# Work task:
Without any pictures, the records below should be reproduced exactly.

Saved entries
%%

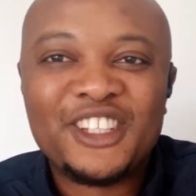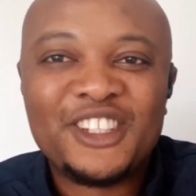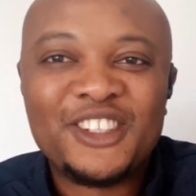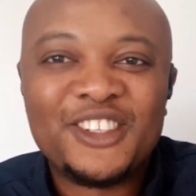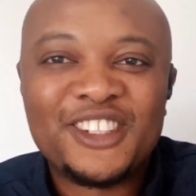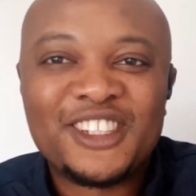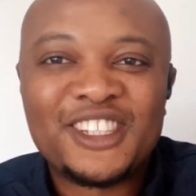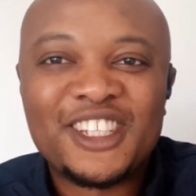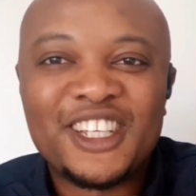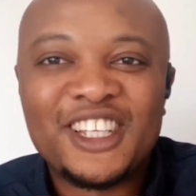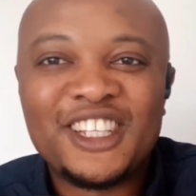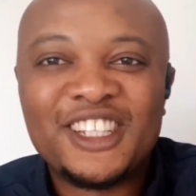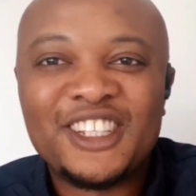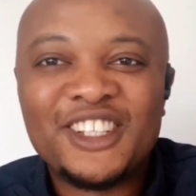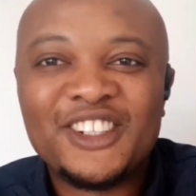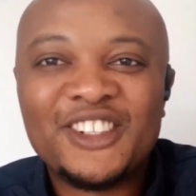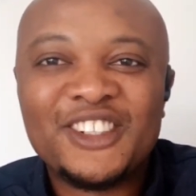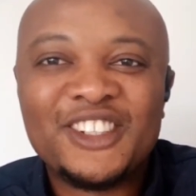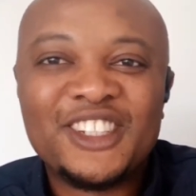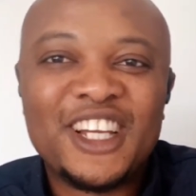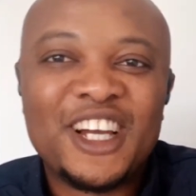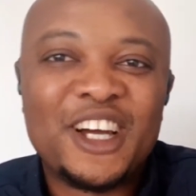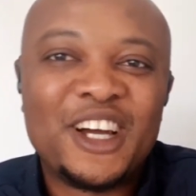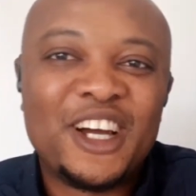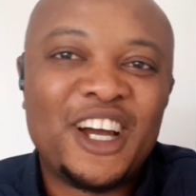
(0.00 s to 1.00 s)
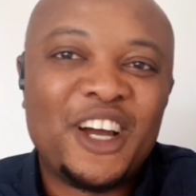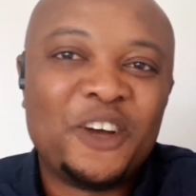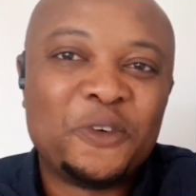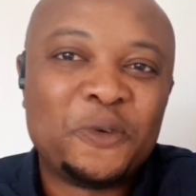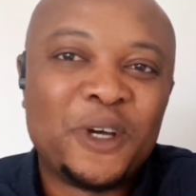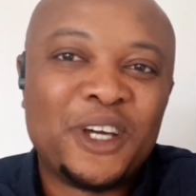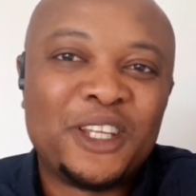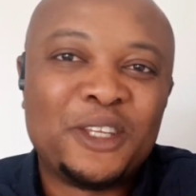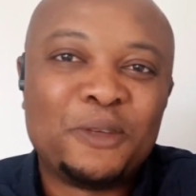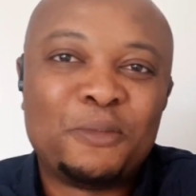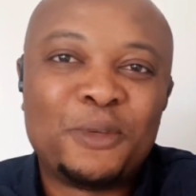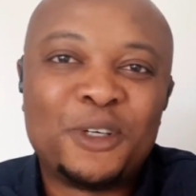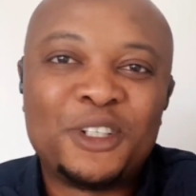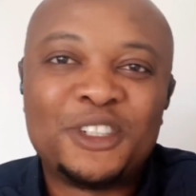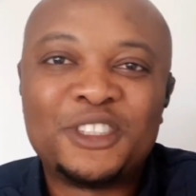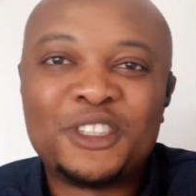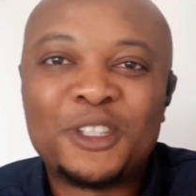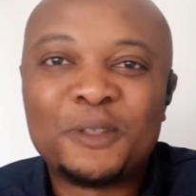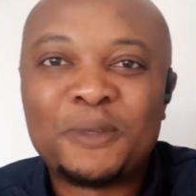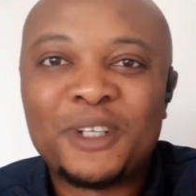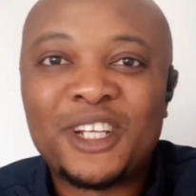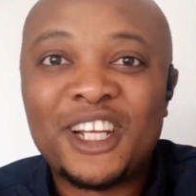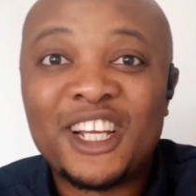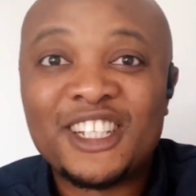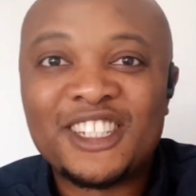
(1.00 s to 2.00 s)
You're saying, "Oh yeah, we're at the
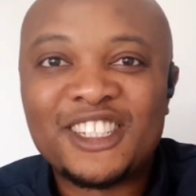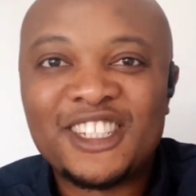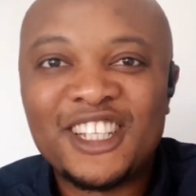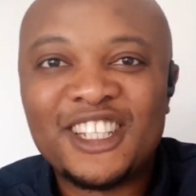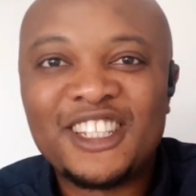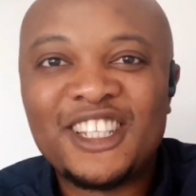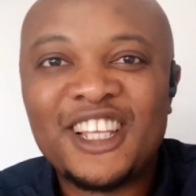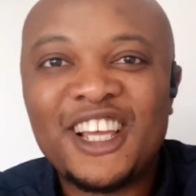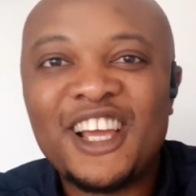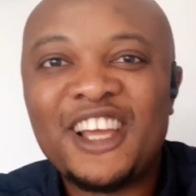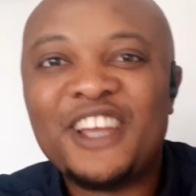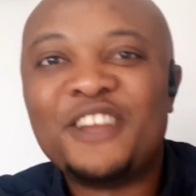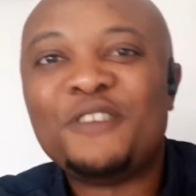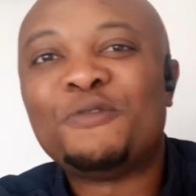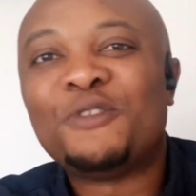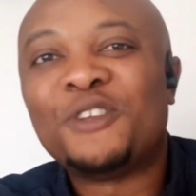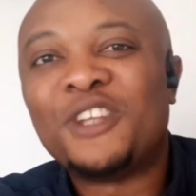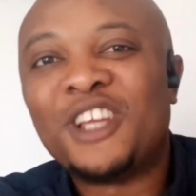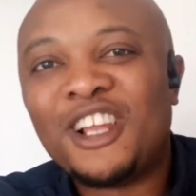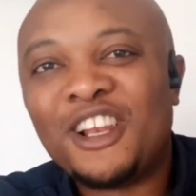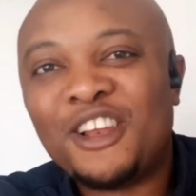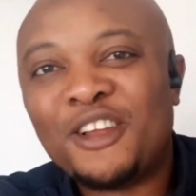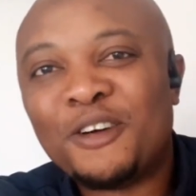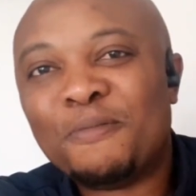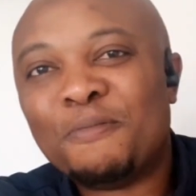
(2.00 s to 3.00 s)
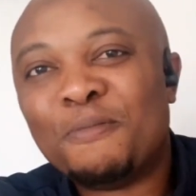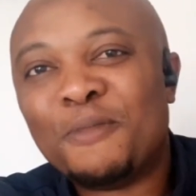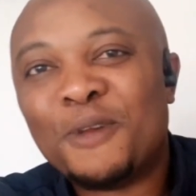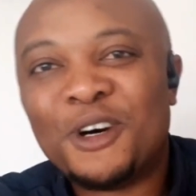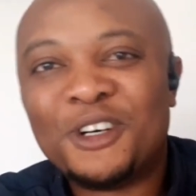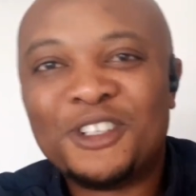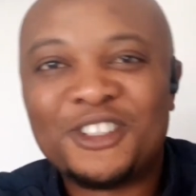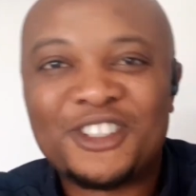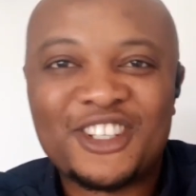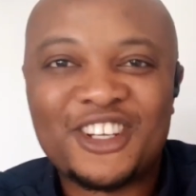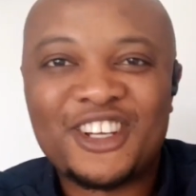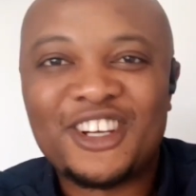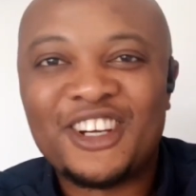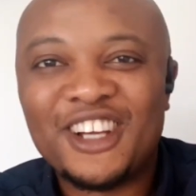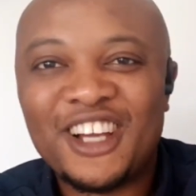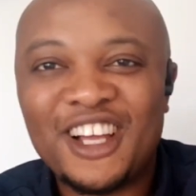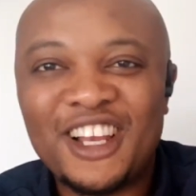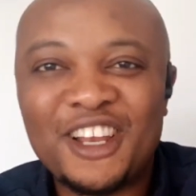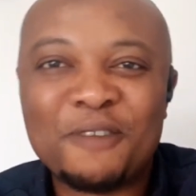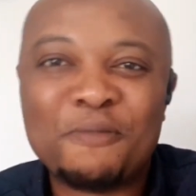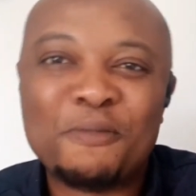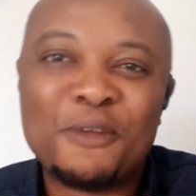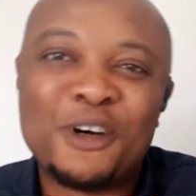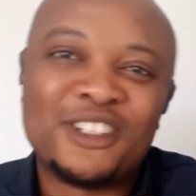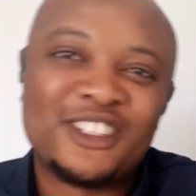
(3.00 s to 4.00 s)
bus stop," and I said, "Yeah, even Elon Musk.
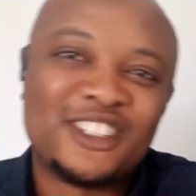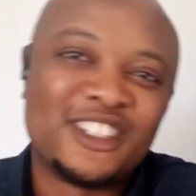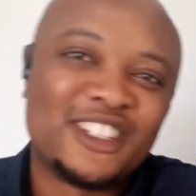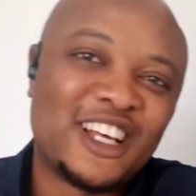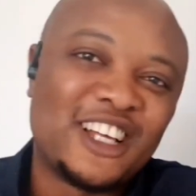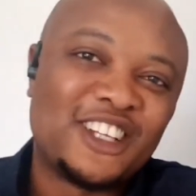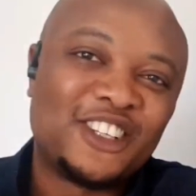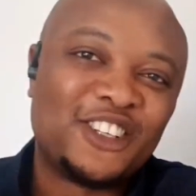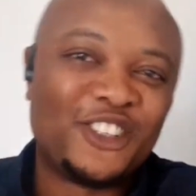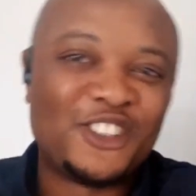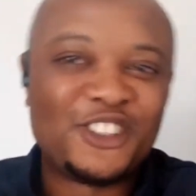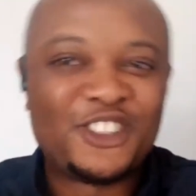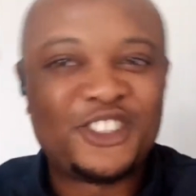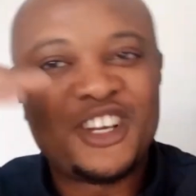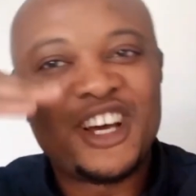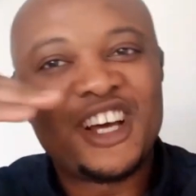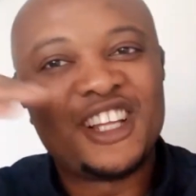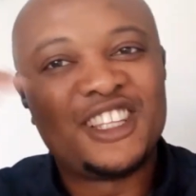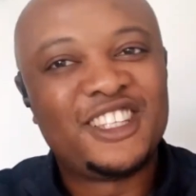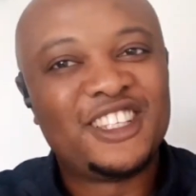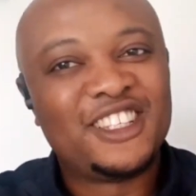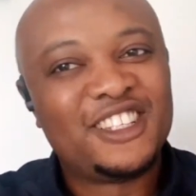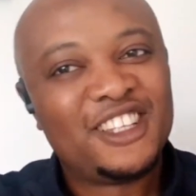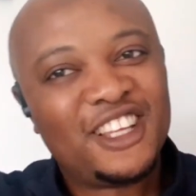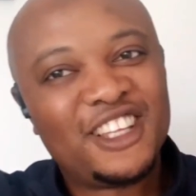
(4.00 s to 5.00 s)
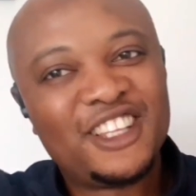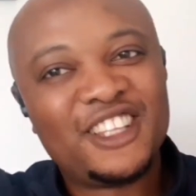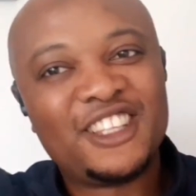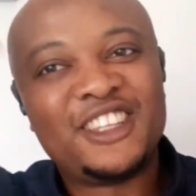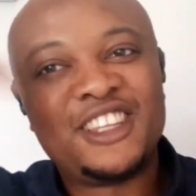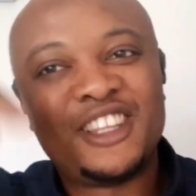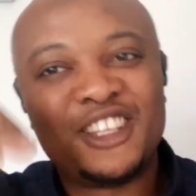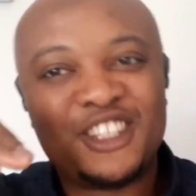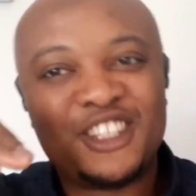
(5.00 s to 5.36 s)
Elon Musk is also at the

%%

# Task response:
(0.00 s to 1.00 s)
(1.00 s to 2.00 s)
You're saying, "Oh yeah, we're at the
(2.00 s to 3.00 s)
(3.00 s to 4.00 s)
bus stop," and I said, "Yeah, even Elon Musk.
(4.00 s to 5.00 s)
(5.00 s to 5.36 s)
Elon Musk is also at the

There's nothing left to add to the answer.